EXERCISE DATA:
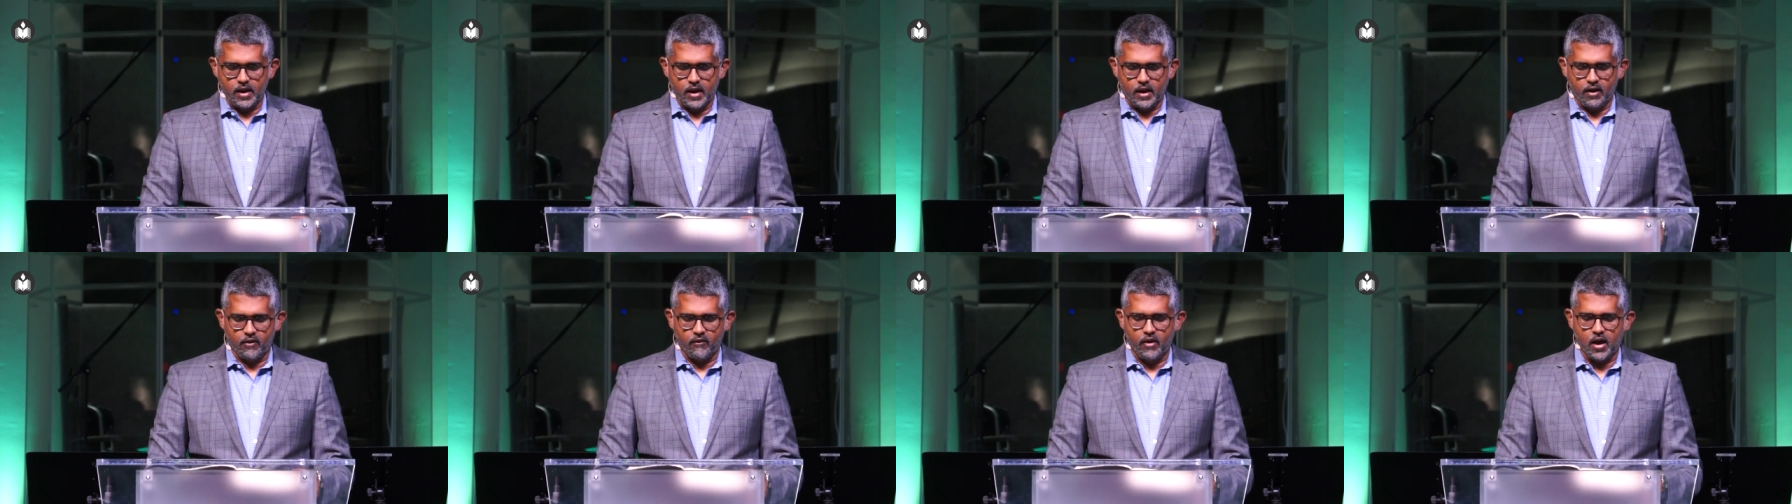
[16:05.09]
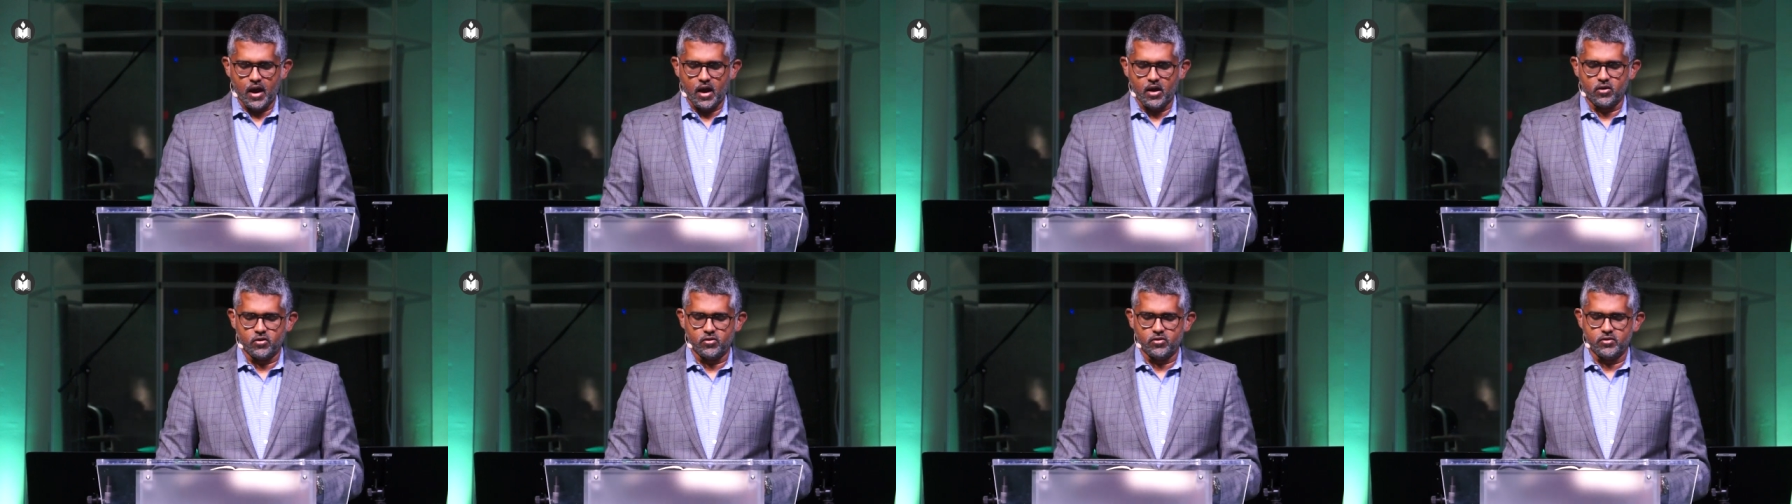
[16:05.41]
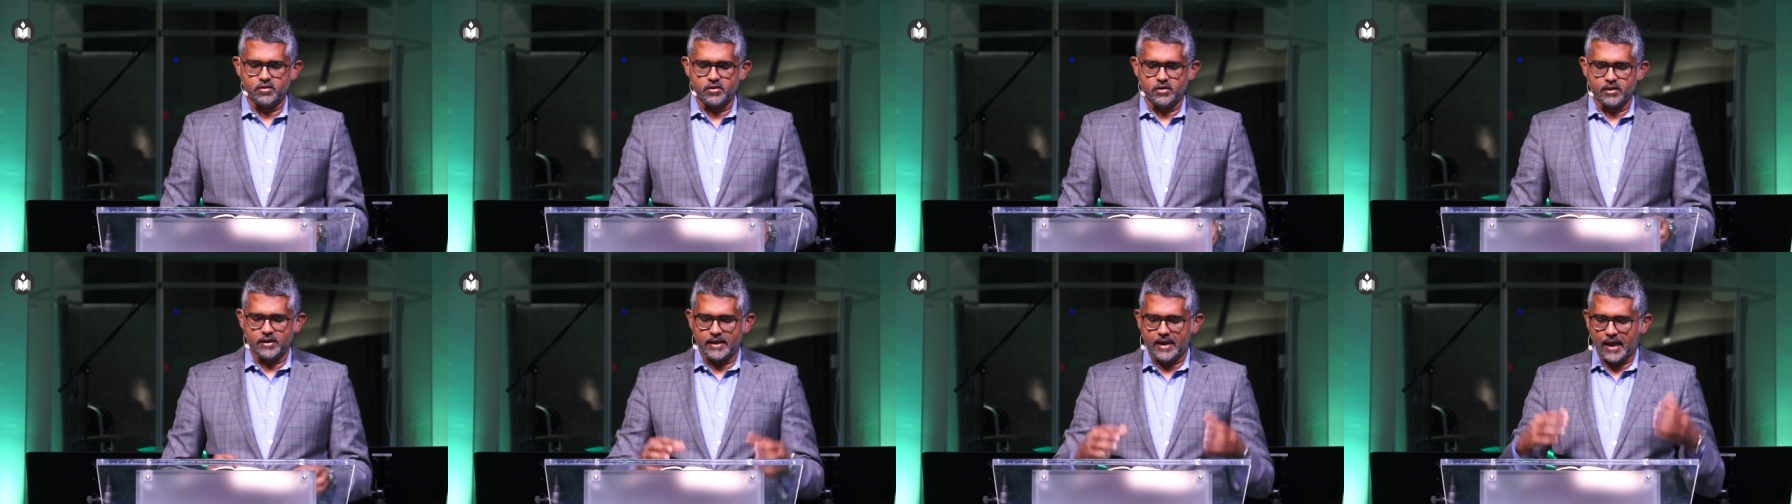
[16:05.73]

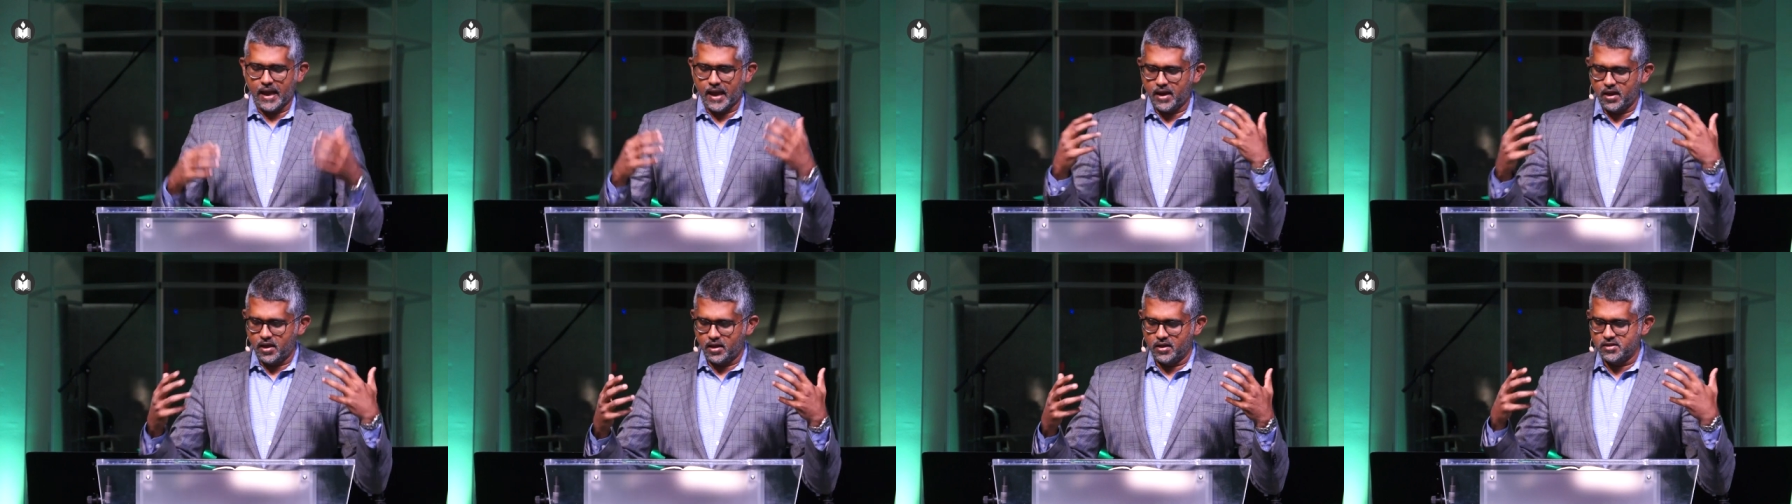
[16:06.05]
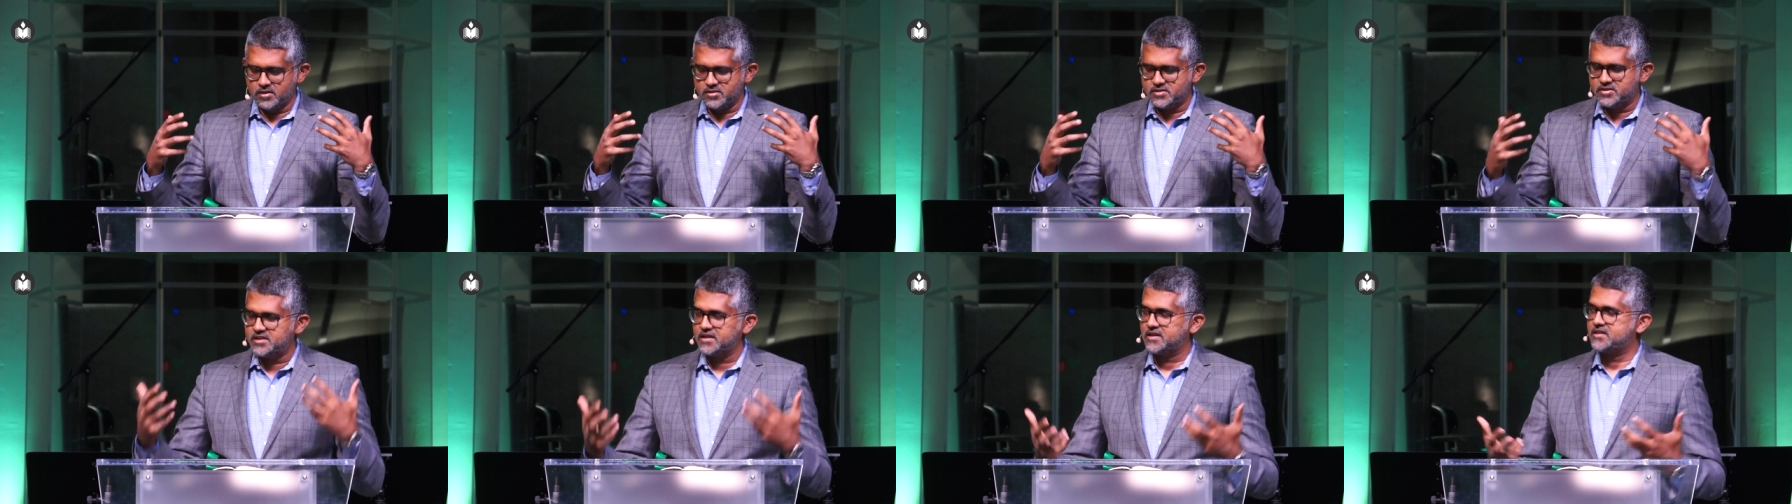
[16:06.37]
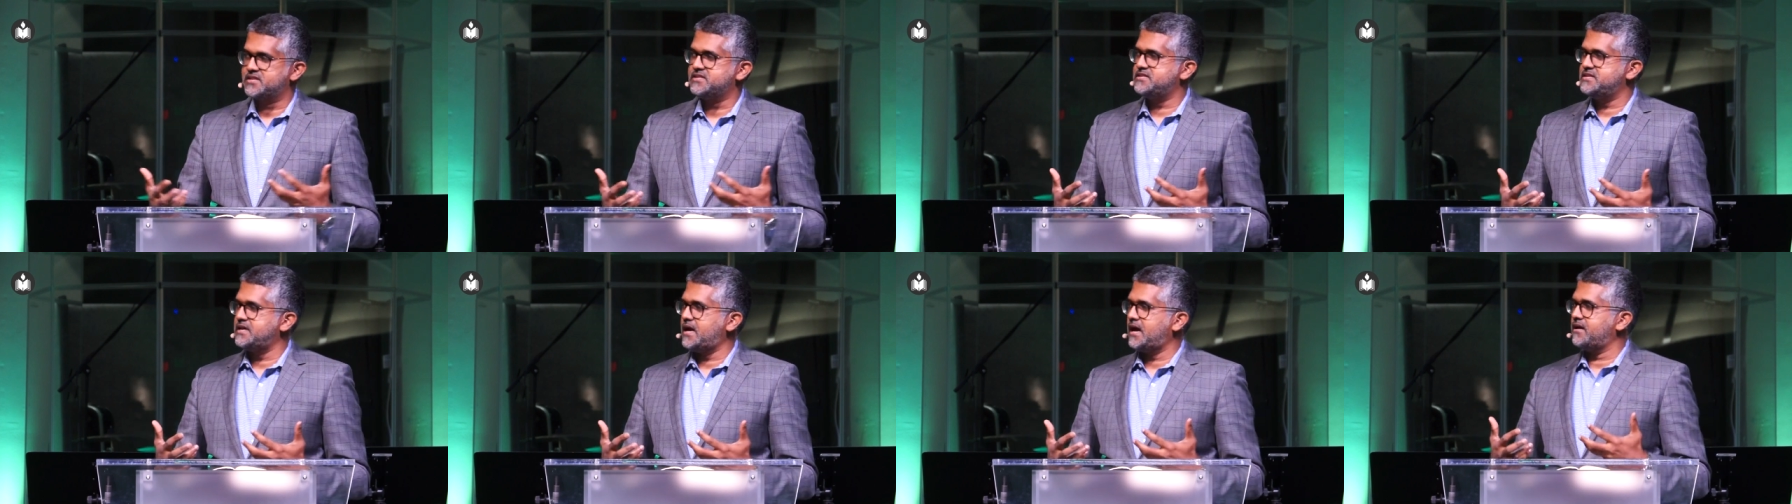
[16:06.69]
around getting
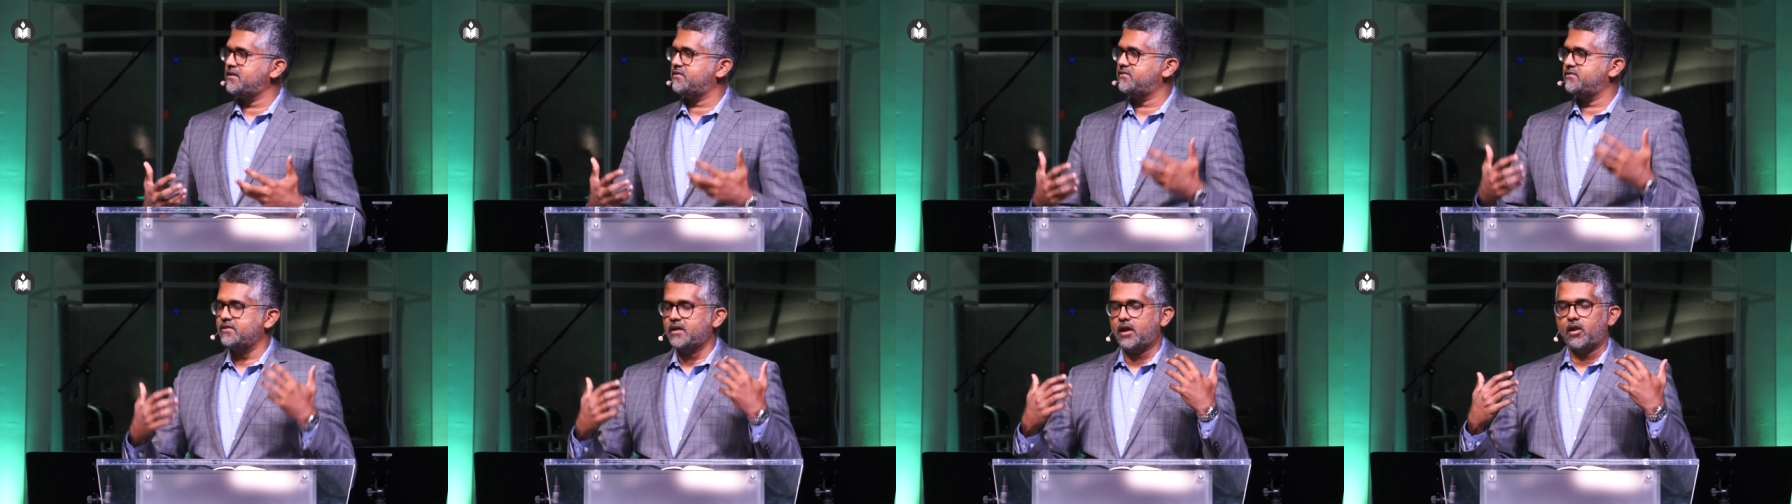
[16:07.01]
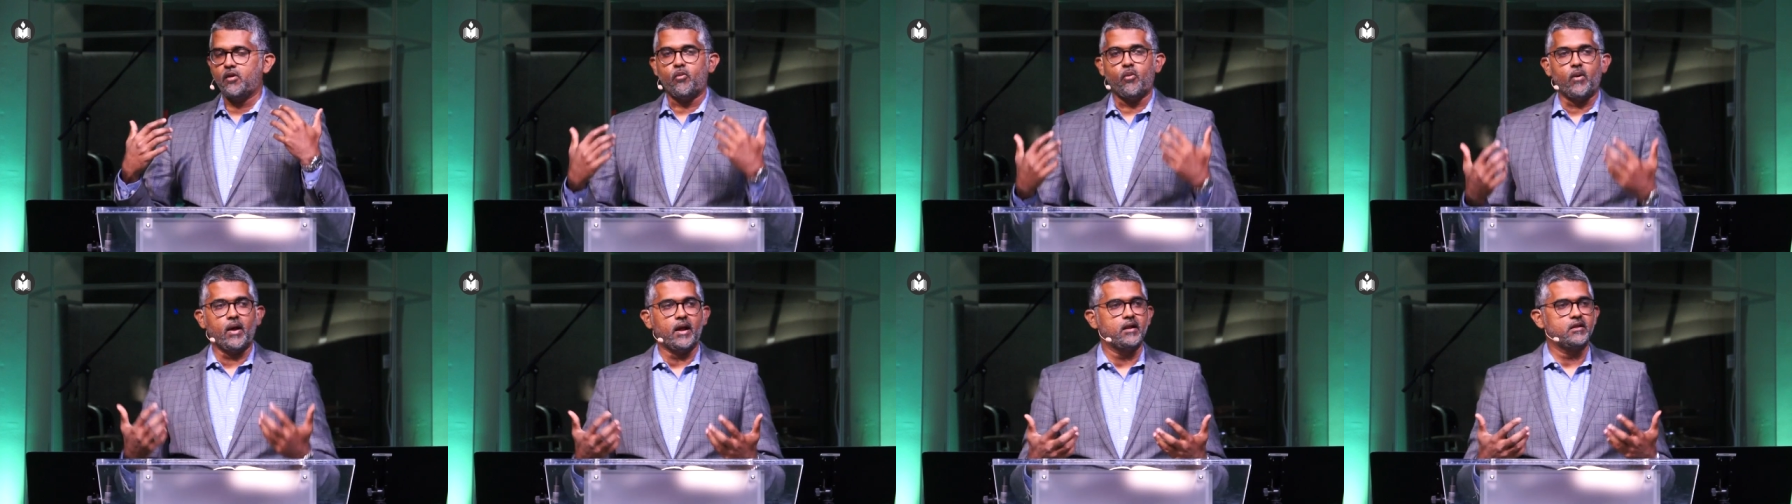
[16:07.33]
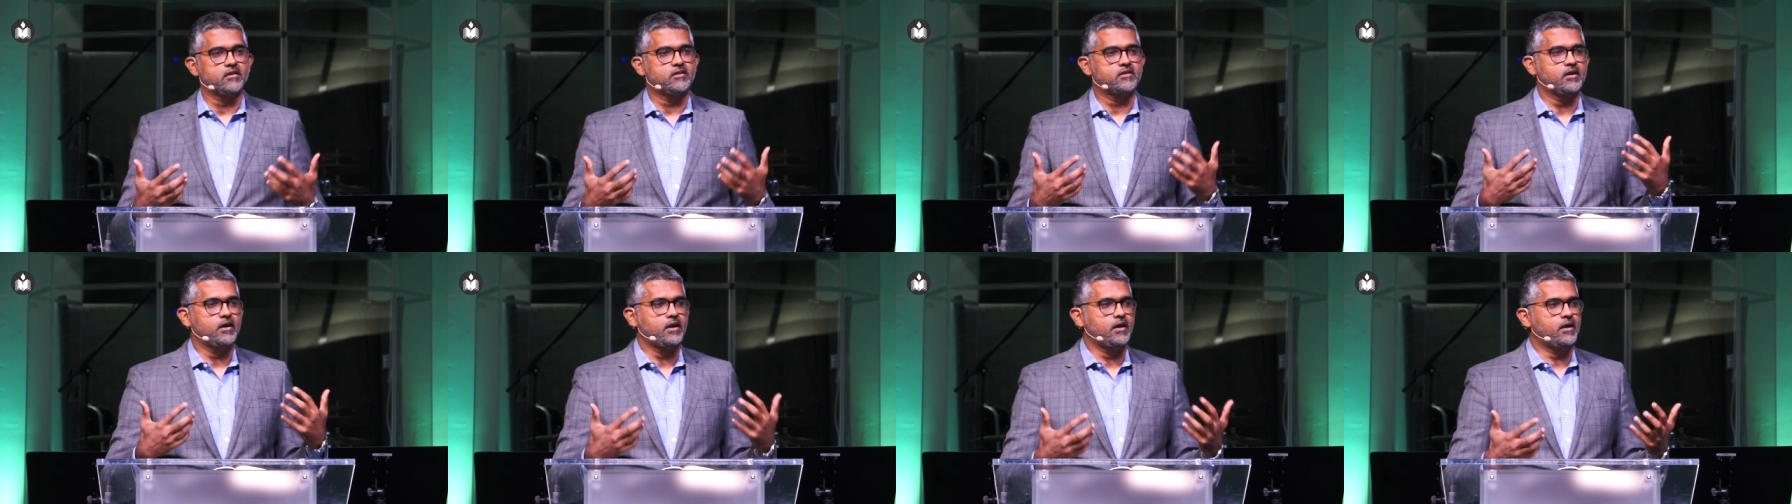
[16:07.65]
success and
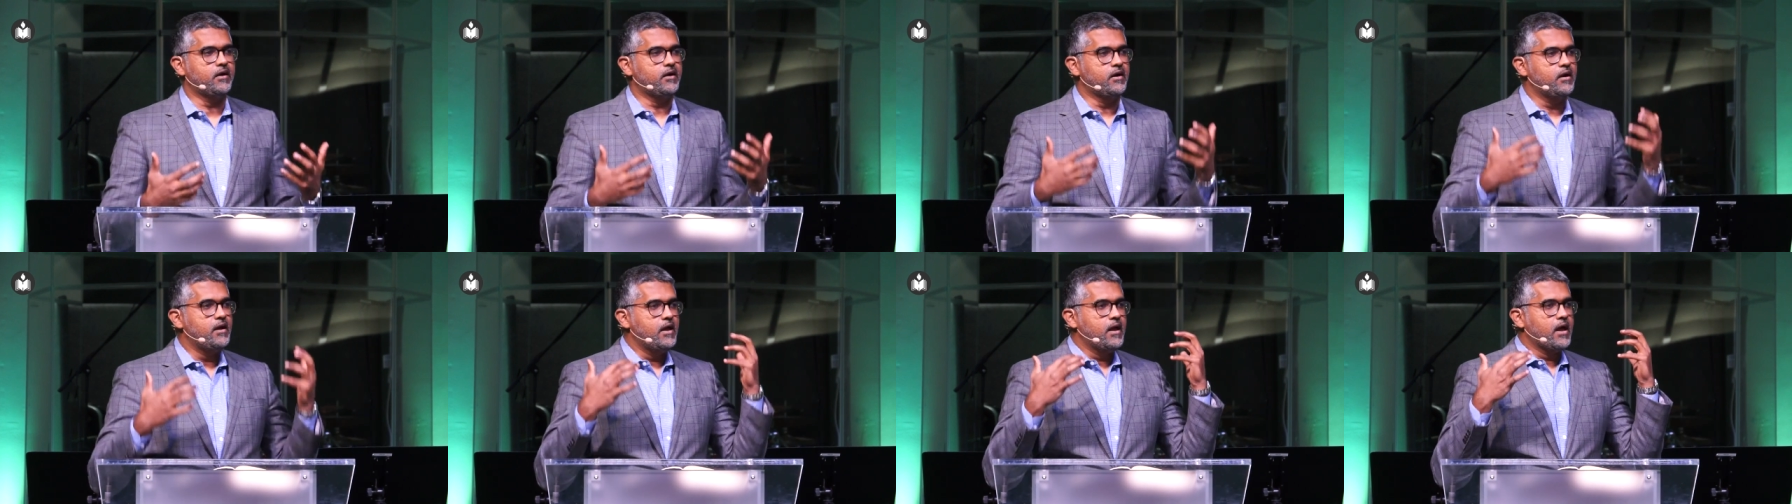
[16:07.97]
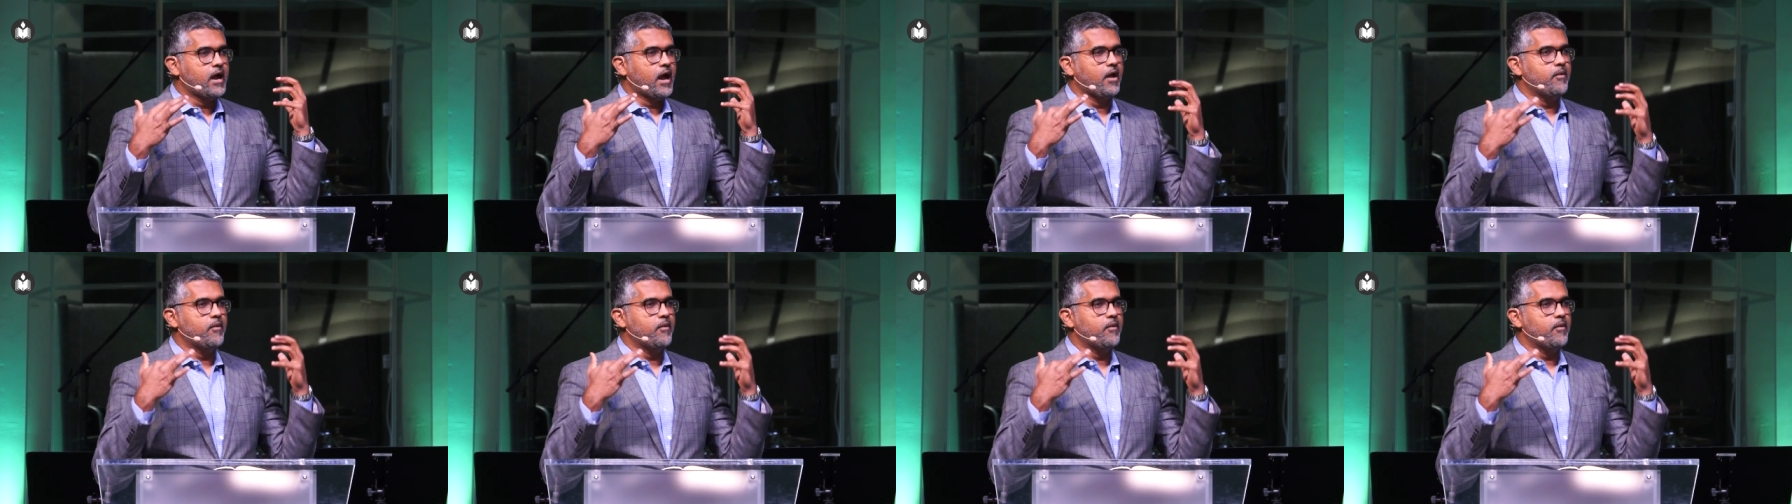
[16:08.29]
wealth here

REQUIRED ACTION: Copy every entry exactly, leaving out the pictures.

ANSWER FOR THE TASK:
[16:05.09]
[16:05.41]
[16:05.73]

[16:06.05]
[16:06.37]
[16:06.69]
around getting
[16:07.01]
[16:07.33]
[16:07.65]
success and
[16:07.97]
[16:08.29]
wealth here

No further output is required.